Set down the records once more, please, exactly and with the pictures left out.

* * * *

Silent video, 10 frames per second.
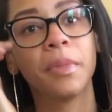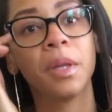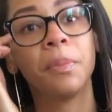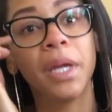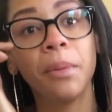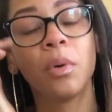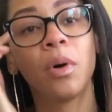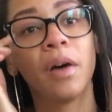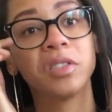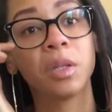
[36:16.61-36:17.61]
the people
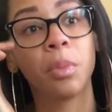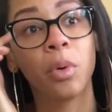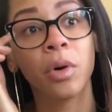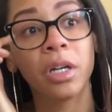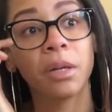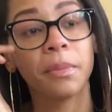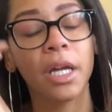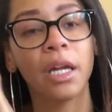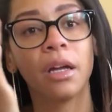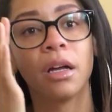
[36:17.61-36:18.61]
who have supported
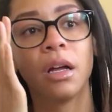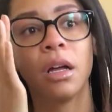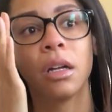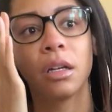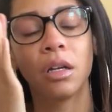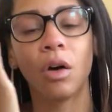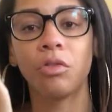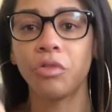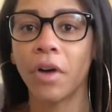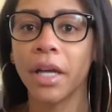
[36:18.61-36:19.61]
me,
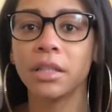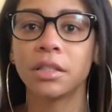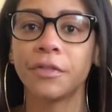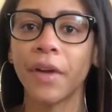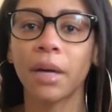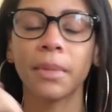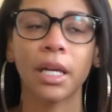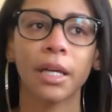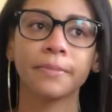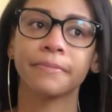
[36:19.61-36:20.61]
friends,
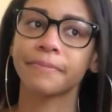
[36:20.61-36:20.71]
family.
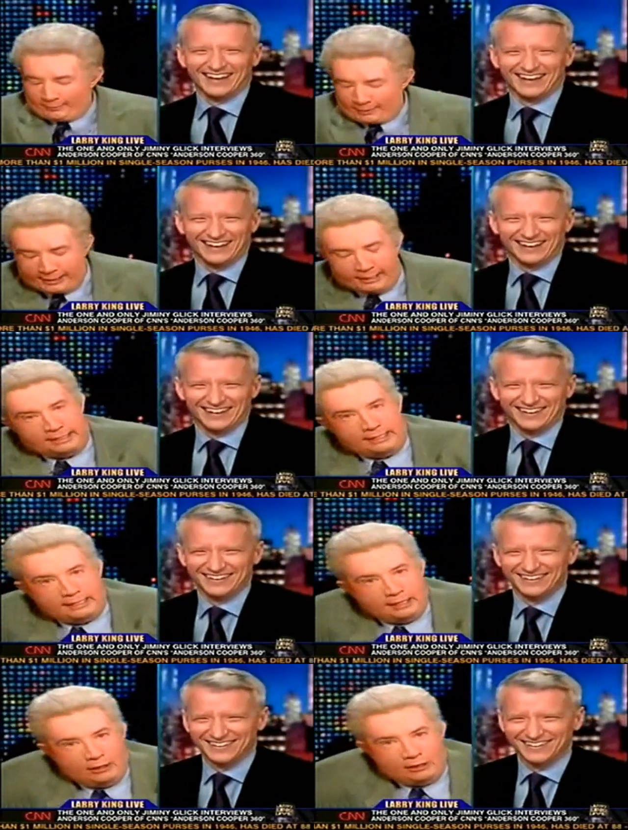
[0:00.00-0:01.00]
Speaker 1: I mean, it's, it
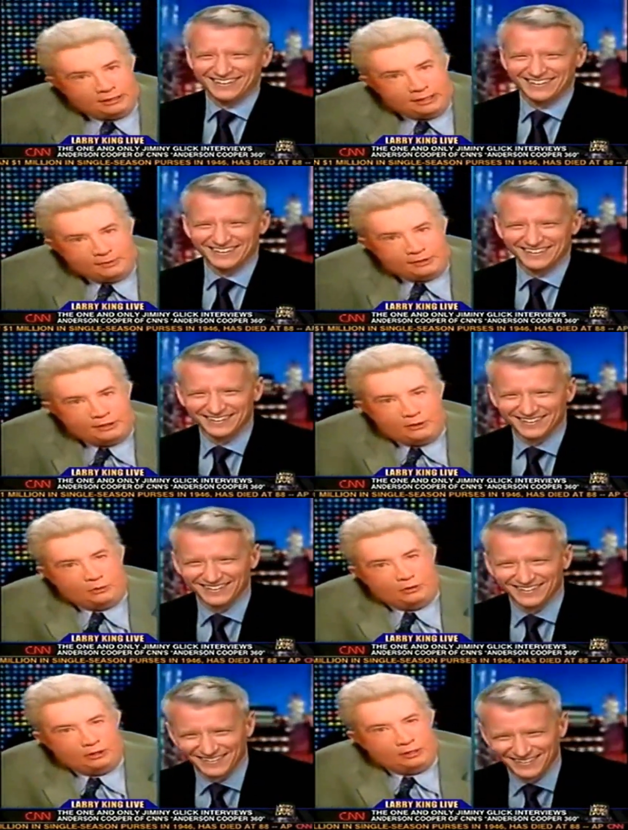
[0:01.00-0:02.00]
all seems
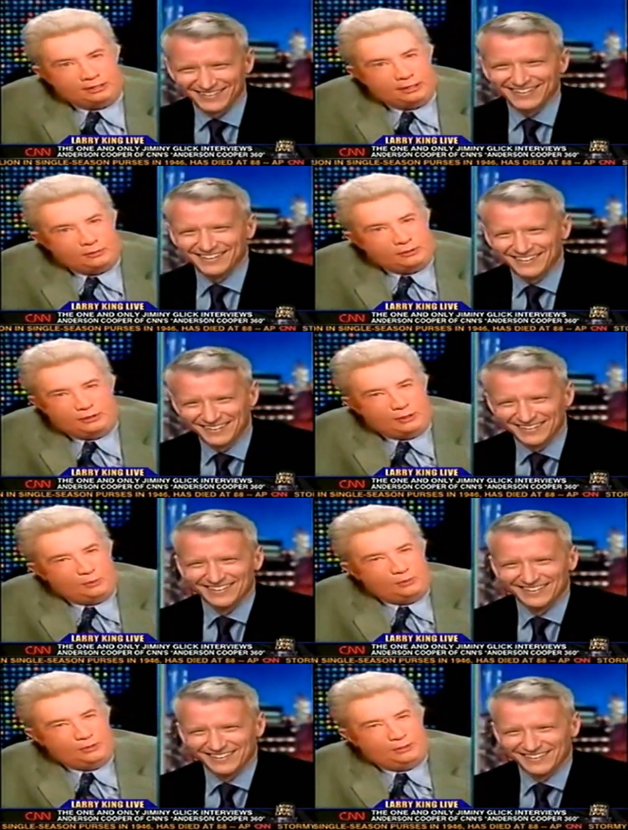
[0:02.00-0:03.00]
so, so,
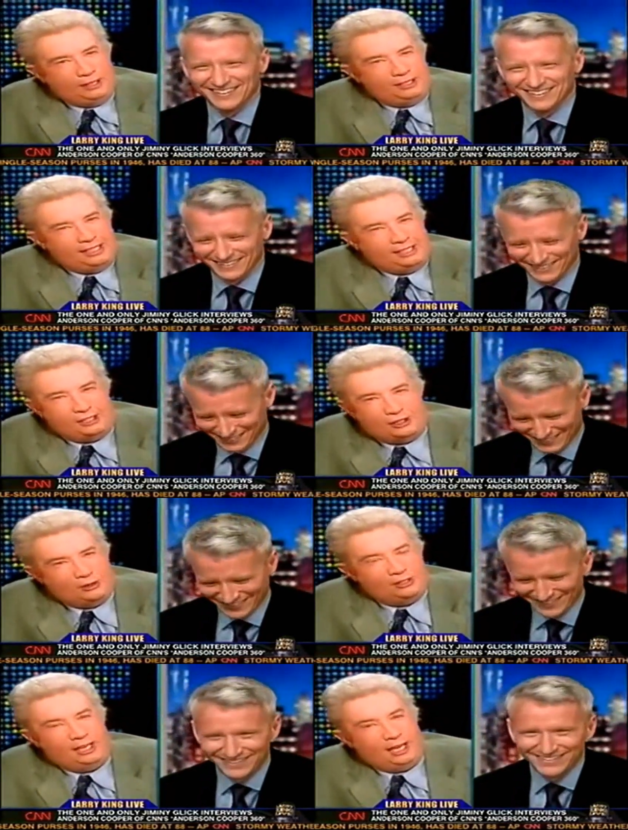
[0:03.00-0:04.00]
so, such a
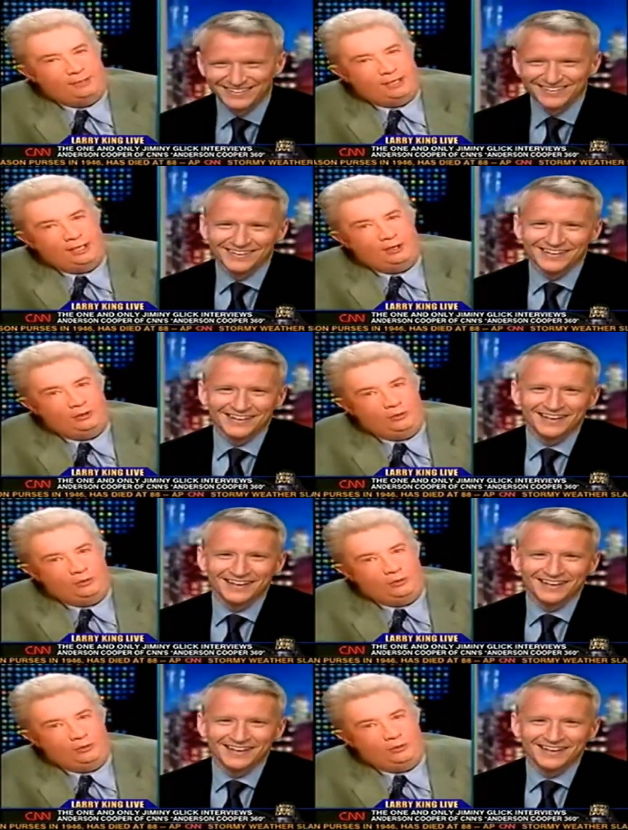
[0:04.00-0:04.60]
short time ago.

* * * *

* **WRITTEN SOLUTION**:
Silent video, 10 frames per second.
[36:16.61-36:17.61]
the people
[36:17.61-36:18.61]
who have supported
[36:18.61-36:19.61]
me,
[36:19.61-36:20.61]
friends,
[36:20.61-36:20.71]
family.
[0:00.00-0:01.00]
Speaker 1: I mean, it's, it
[0:01.00-0:02.00]
all seems
[0:02.00-0:03.00]
so, so,
[0:03.00-0:04.00]
so, such a
[0:04.00-0:04.60]
short time ago.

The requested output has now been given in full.